Given records below:

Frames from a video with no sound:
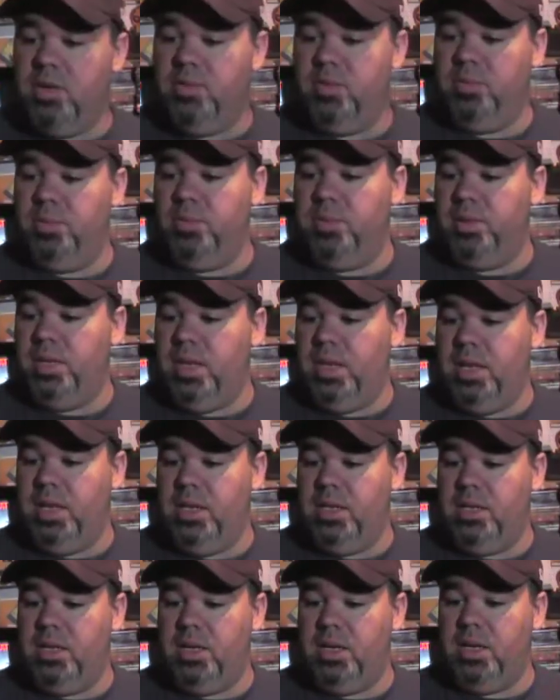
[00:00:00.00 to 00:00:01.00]
of them,
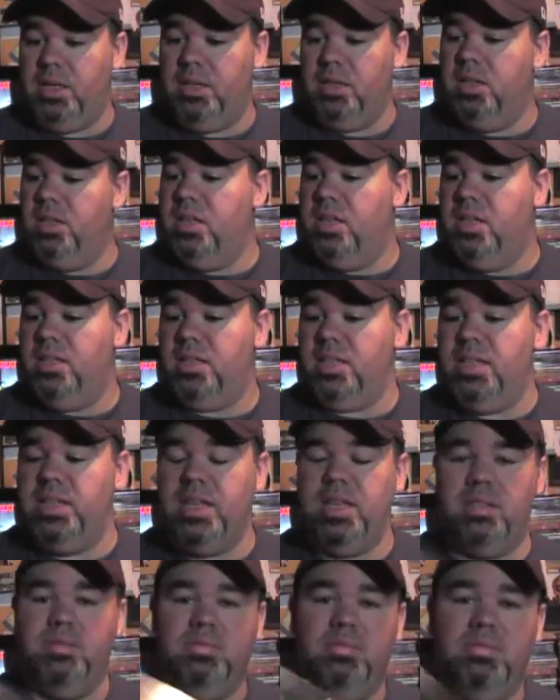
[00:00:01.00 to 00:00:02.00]
and so you
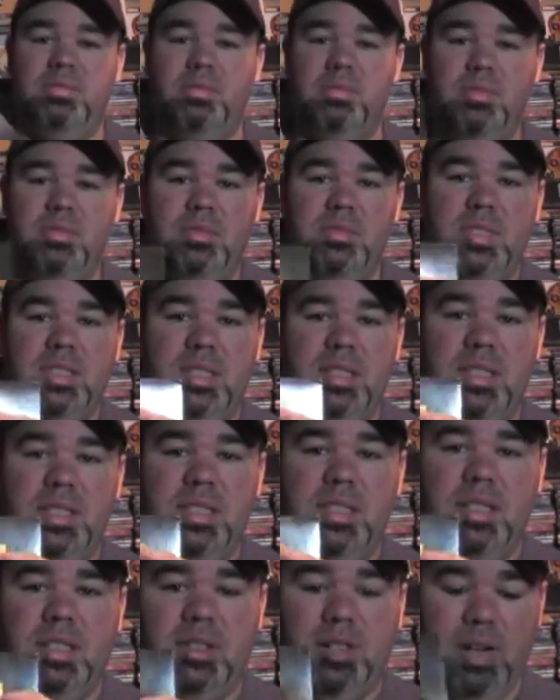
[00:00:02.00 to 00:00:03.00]
get that silly
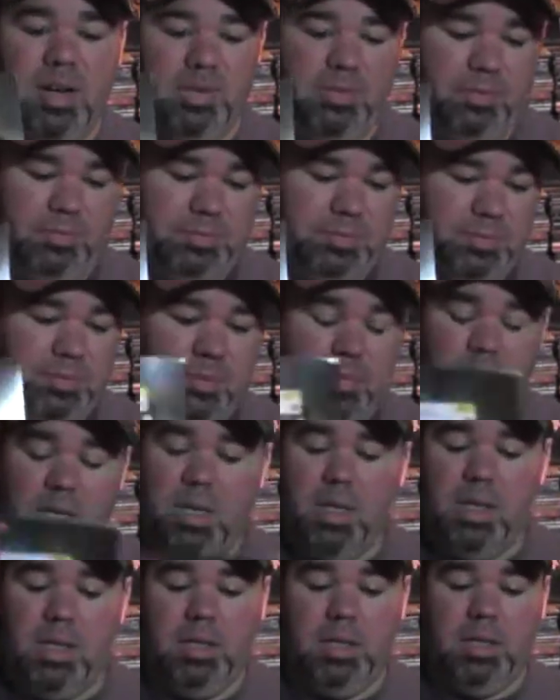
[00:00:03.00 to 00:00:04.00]
sticker off.
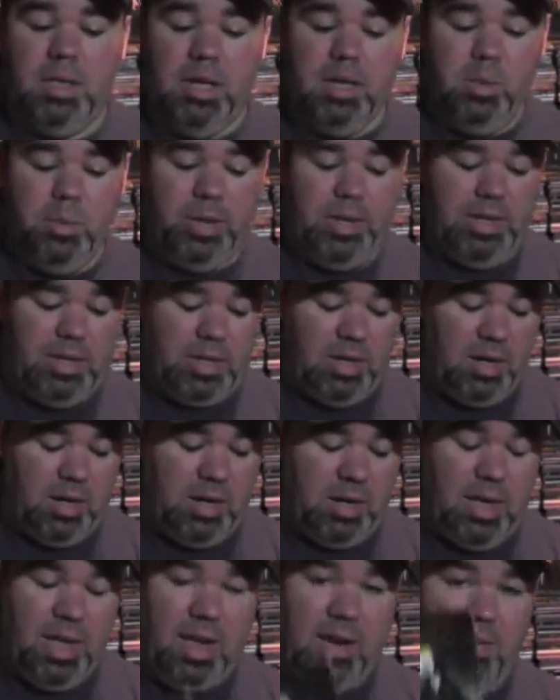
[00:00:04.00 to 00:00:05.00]
Anyway, I
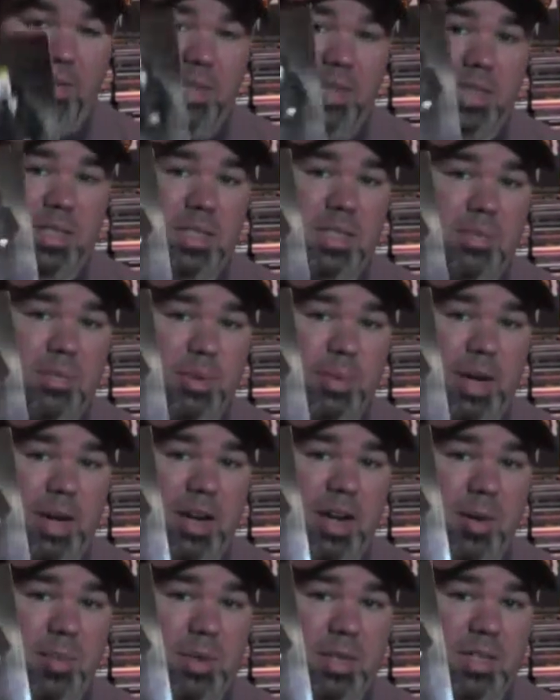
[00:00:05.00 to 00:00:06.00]
already have this, but my
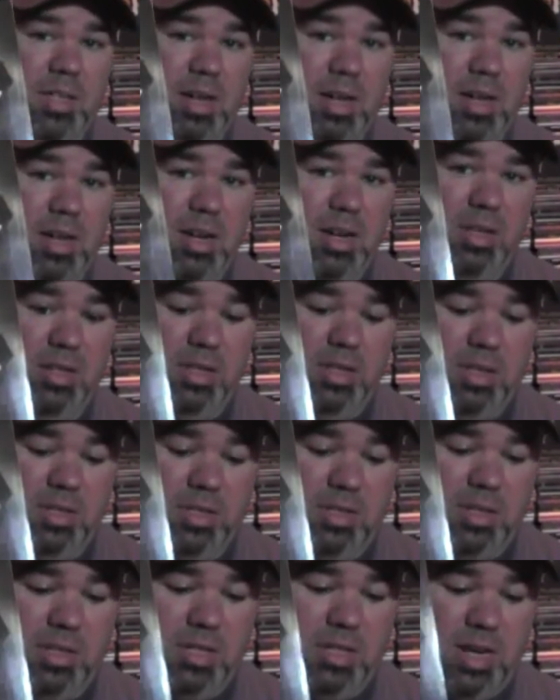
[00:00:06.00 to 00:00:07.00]
copy is not nearly in
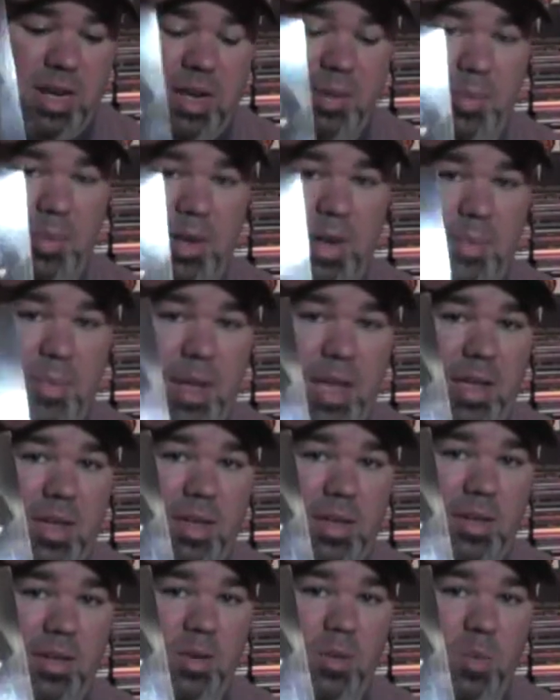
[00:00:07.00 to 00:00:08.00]
this good a shape, and I
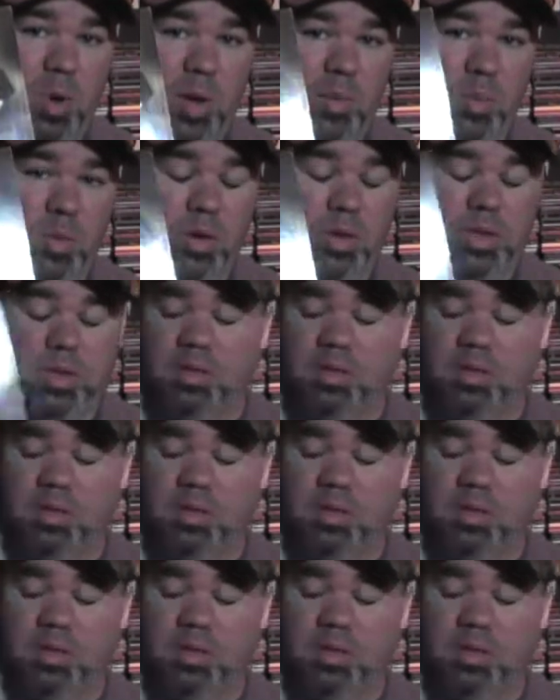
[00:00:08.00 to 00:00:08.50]
paid way more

End of Given records.

> About this exercise
What the answer needs is every line from the one with "[00:00:04.00 to 00:00:05.00]" through the last line of the data, reproduced word for word and with pictures omitted.

> Response for this exercise
[00:00:04.00 to 00:00:05.00]
Anyway, I
[00:00:05.00 to 00:00:06.00]
already have this, but my
[00:00:06.00 to 00:00:07.00]
copy is not nearly in
[00:00:07.00 to 00:00:08.00]
this good a shape, and I
[00:00:08.00 to 00:00:08.50]
paid way more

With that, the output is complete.